于是巡抚吴存礼复又领头行礼,此时已有人哭出声来,及至礼毕起身,只听首县衙门派来的礼房书办,高唱一声:“举哀!”在场官员、隶役、兵丁,以及一切杂差人等,无不放声痛哭,抢天呼地,捶胸顿足,其名谓之“躃踊”。
这本来是一种近乎做作的仪式,但大行皇帝深仁厚泽,久植民心。想到他永不加赋的上谕;想到他年年拨巨款,修海塘、筑堤防、浚河道,种种孜孜为民的德政,不自觉心头发酸,眼中发热,涕泗滂沱,不能自制。李煦尤其哭得伤心,上了年纪的人,神虚气促,竟至昏厥在地。

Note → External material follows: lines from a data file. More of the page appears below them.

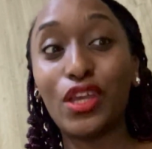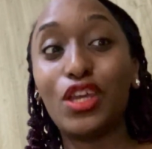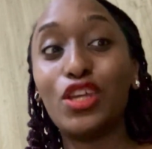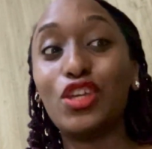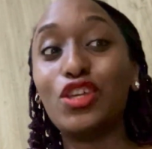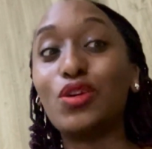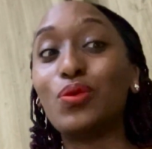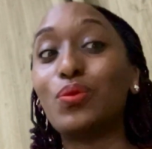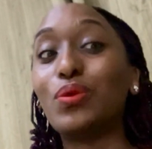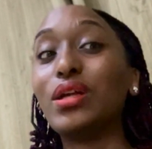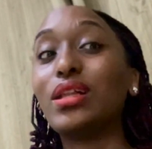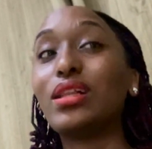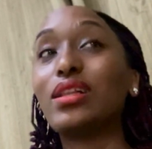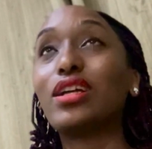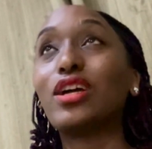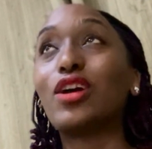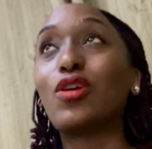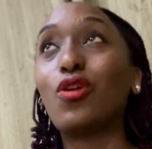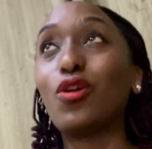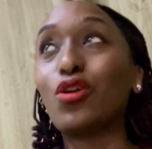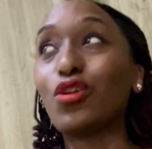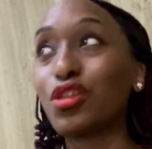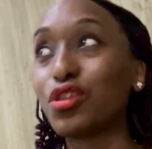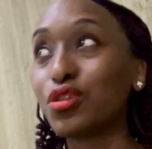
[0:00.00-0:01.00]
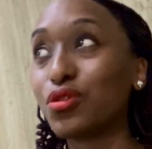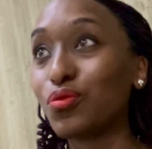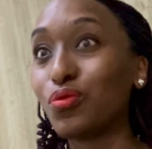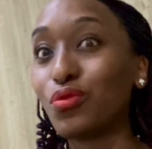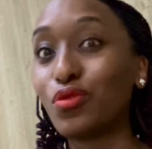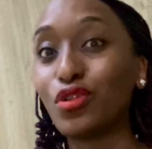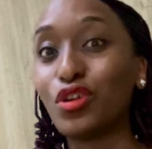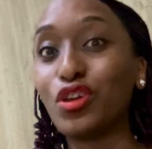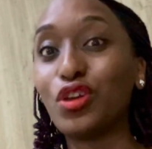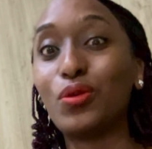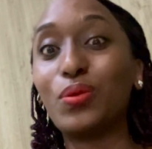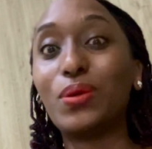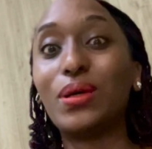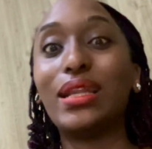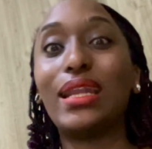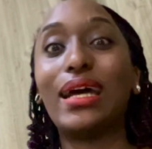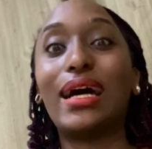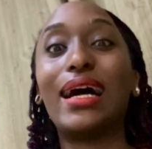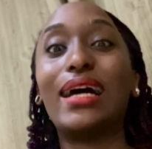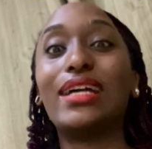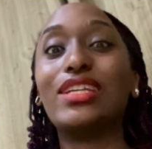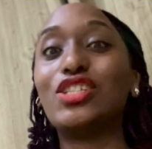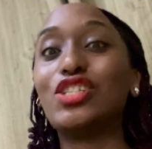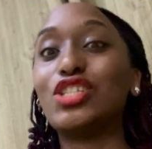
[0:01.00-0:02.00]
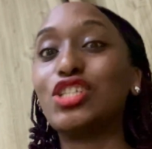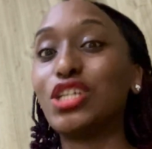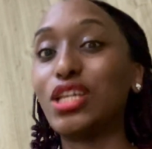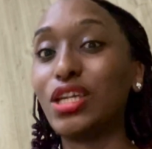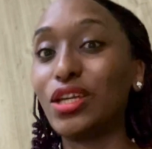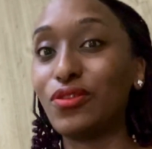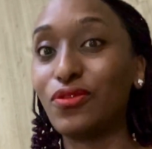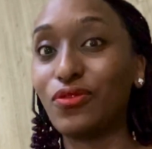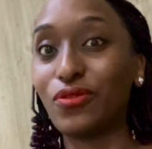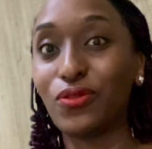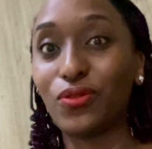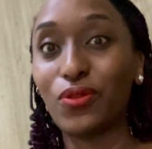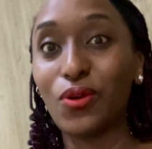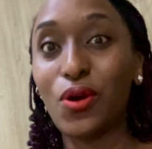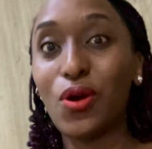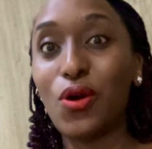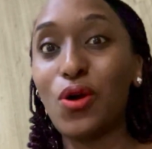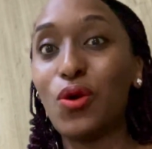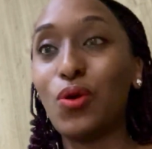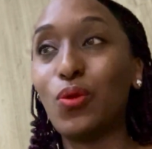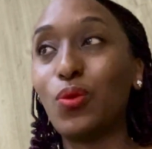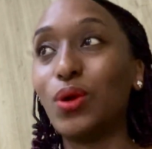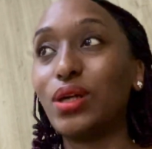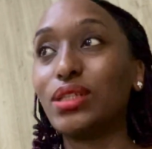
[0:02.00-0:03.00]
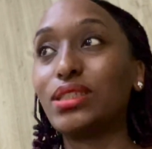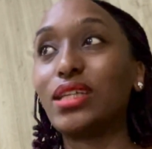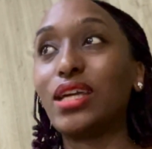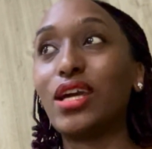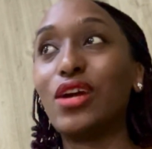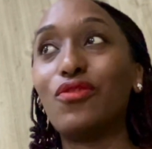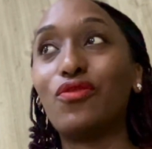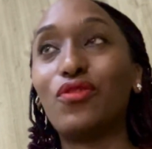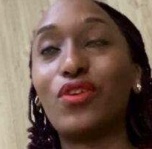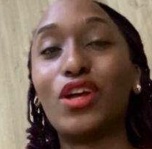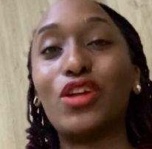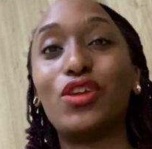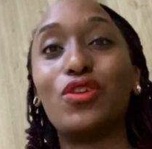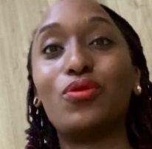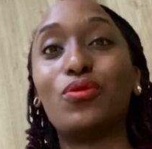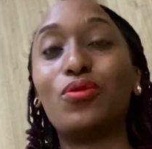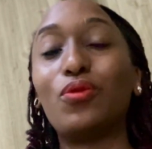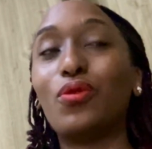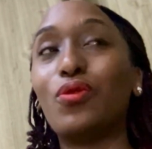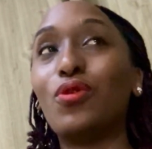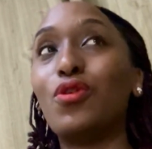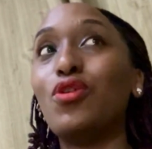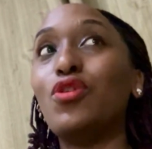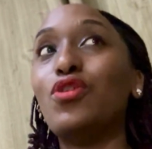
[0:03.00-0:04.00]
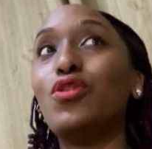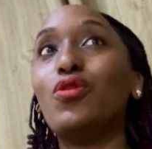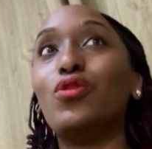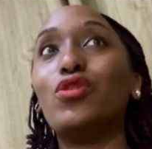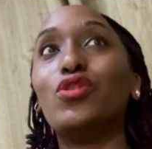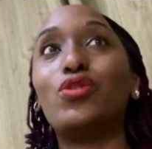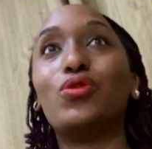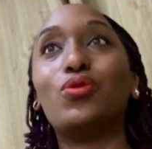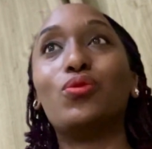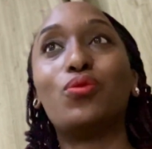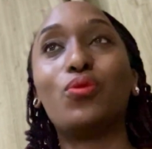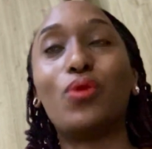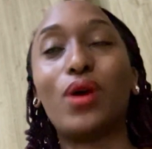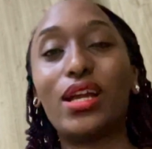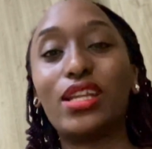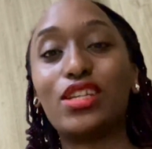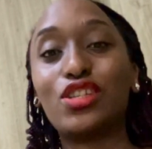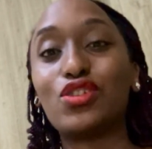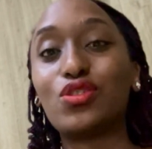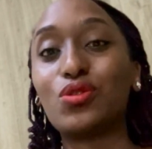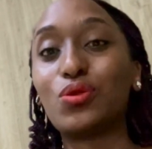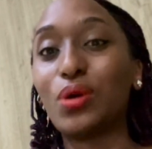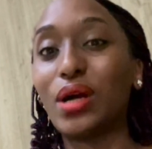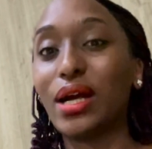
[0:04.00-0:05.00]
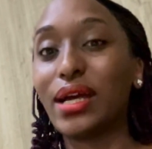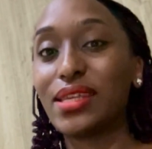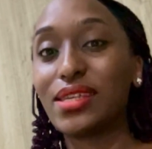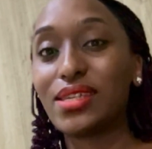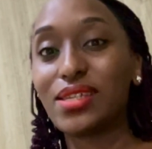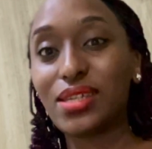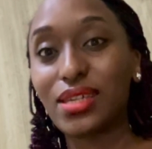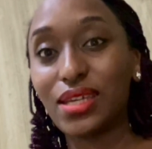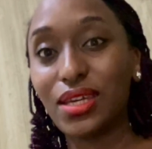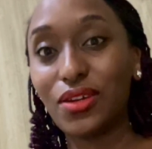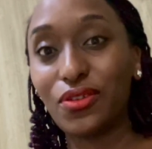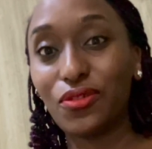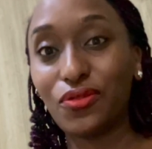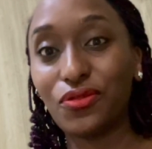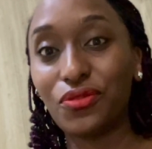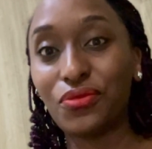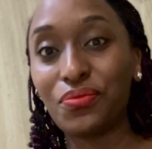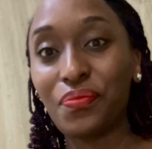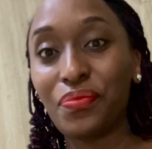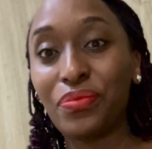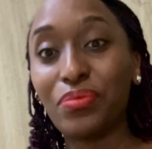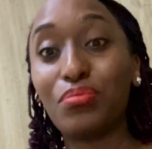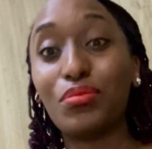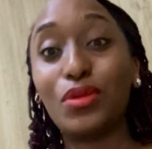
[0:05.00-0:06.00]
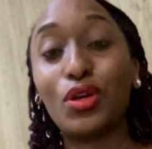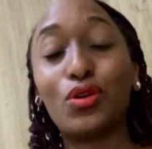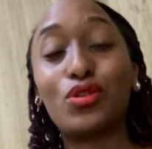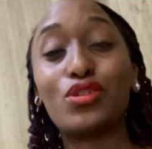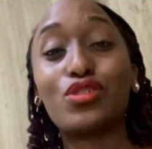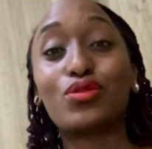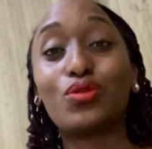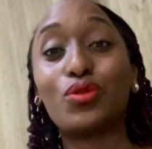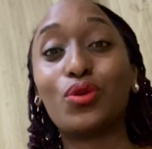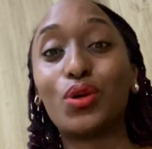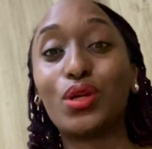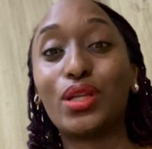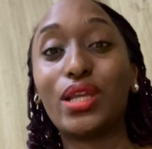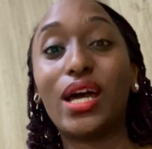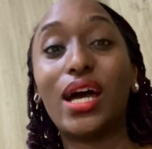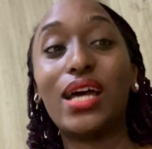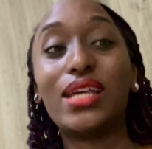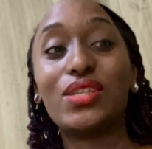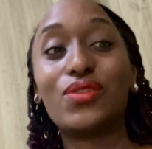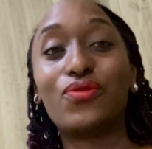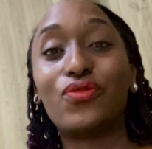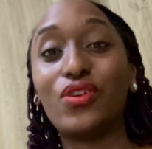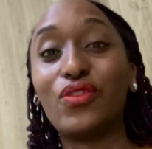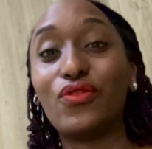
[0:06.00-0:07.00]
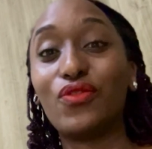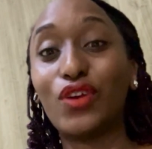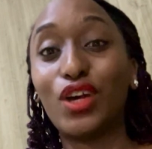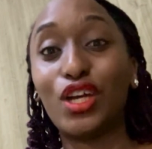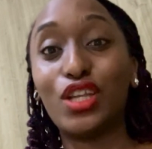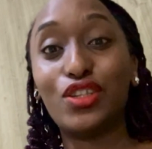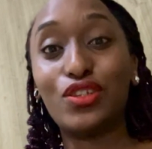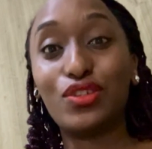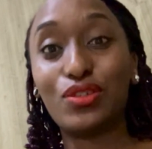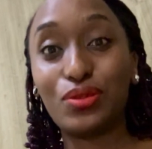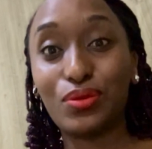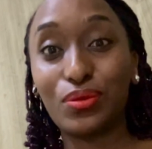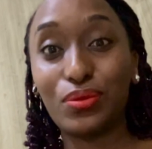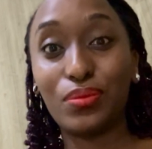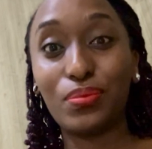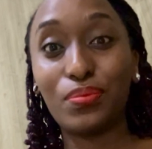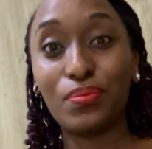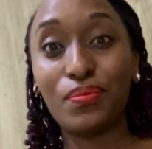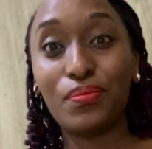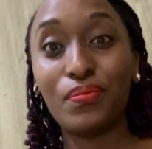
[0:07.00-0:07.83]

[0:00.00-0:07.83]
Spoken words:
You will go through, you will achieve whatever you want to achieve because God has favored you.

这一下,吴存礼首先住了哭声,首县不待长官吩咐,便带着人来救护,将李煦抬到一边,拿马褥子铺在地上,放倒了人,掐人中、灌姜汤、大叫大喊,终于将一时闭了气的李煦救醒过来,仍然流泪不止。
“你们扶我起来,”他说,“我要见见钦差。”
“钦差进城了。”首县躬身答说,“抚台、藩台为了要铺设几筵,也都先进城了。抚台上轿时,特地关照卑职在这里伺候,大人也请上轿回府吧!”

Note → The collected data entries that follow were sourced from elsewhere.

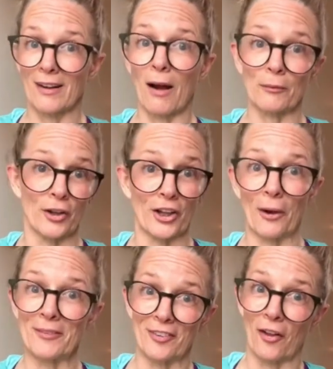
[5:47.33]
I'm going to go
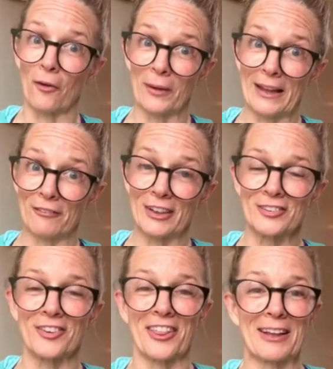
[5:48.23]
into the whole
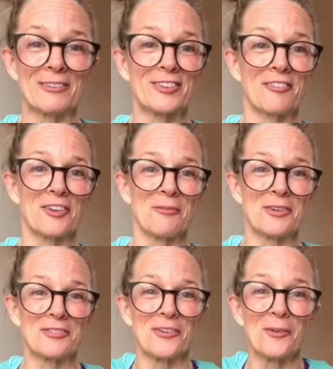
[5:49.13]
elevation thing, which I've done
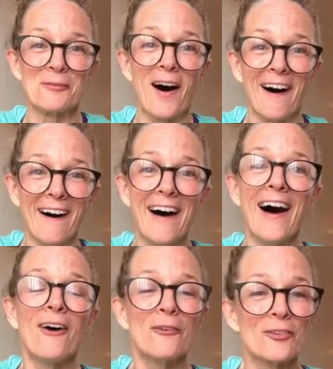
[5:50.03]
before, but
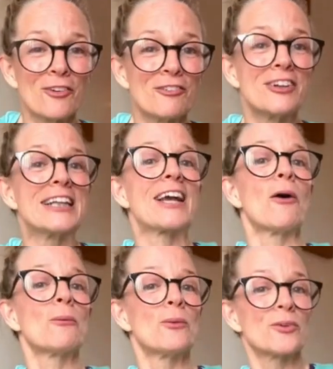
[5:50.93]
also really
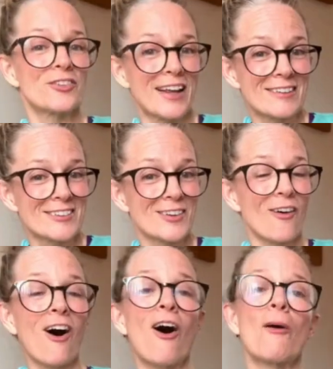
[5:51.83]
coordinating your
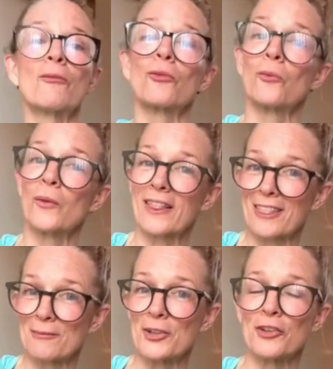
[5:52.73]
arms with
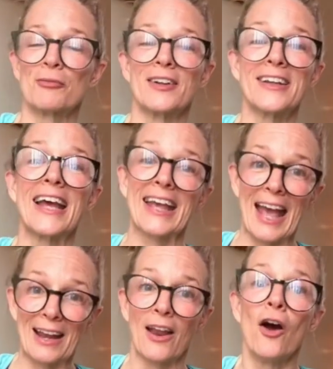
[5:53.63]
the movement,
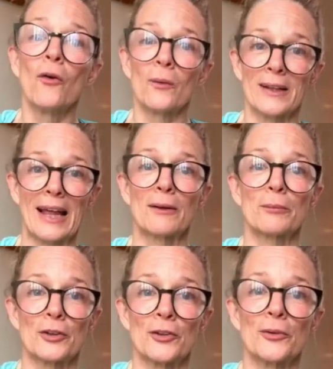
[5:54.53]
again, will help
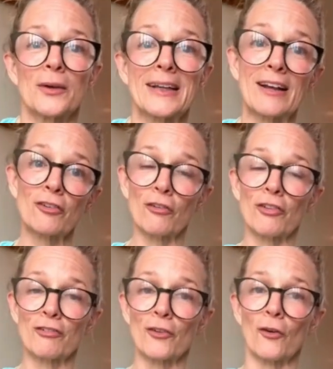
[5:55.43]
you get off
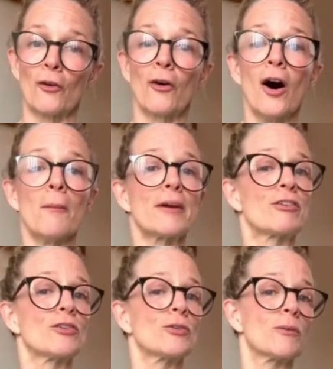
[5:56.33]
the floor. But if
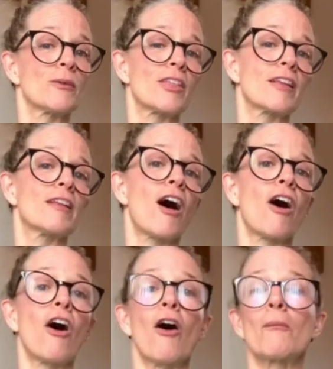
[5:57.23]
you're doing with the
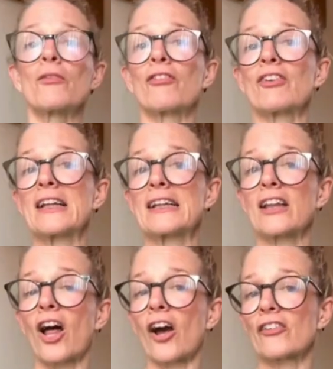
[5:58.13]
arms feeling
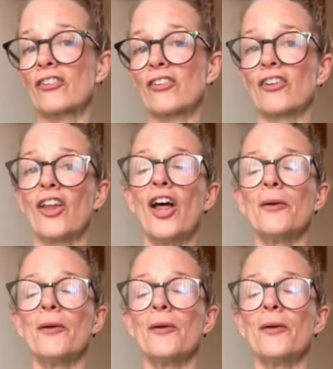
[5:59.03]
nice and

李煦抬眼一看,果然稀稀拉拉的,已剩得不多几个人,连首府也都走了。心里在想:如果是前几年正在风头上时,不管是巡抚、藩司,总要等救醒了他,安慰一番,方始进城,哪里就会这样在他生死安危未卜之时,不顾而去?
这样一想,伤感愈甚,他也是很倔强的人,当即挣扎着起身,向首县一揖,“多承照看,感激不尽。”他说,“我李煦一时还死不了!”说完,大步而出。
首县不知他因何发此牢骚,只看他脚步踉跄,赶紧上前相扶,跟着来的杨立升及小厮成三儿,亦急忙抢过来搀住,一左一右夹抱着上了轿子。
到家只听哭声隐隐,原来内眷亦已得到消息。四姨娘当李煦在家时,怕惹他格外伤心,只是暗地里垂泪,此刻无所顾忌,放声大哭。这一哭便使得其他几个姨娘,总管嬷嬷、仆妇、丫头亦就无不觉得应该哭一哭“皇上”了。
“好,好!该哭。”说着,李煦又忍不住伤心。
“老爷,”杨立升劝道,“还有好些大事,要听老爷吩咐呢!”
“对!”李煦就在厅上坐了下来,“第一件事,铺设几筵,多找人来动手。”
杨立升不懂“几筵”二字,猜度着说:“是替皇上铺一个灵堂?”
“对了。”李煦又说,“几筵铺设好了,立刻成服。”
“是!”杨立升答应着,心里在嘀咕:不知道这个灵堂怎么铺法?
“你去请李师爷来。”
“李师爷”就是李果,不必派人去请,他跟“甜似蜜”已闻讯而至,匆匆询明经过,李果随即发号施令,几筵该如何铺设,成服应该预备些什么。同时又请“甜似蜜”到藩司衙门去打听,大丧的仪节,礼部应有文书,是否已到。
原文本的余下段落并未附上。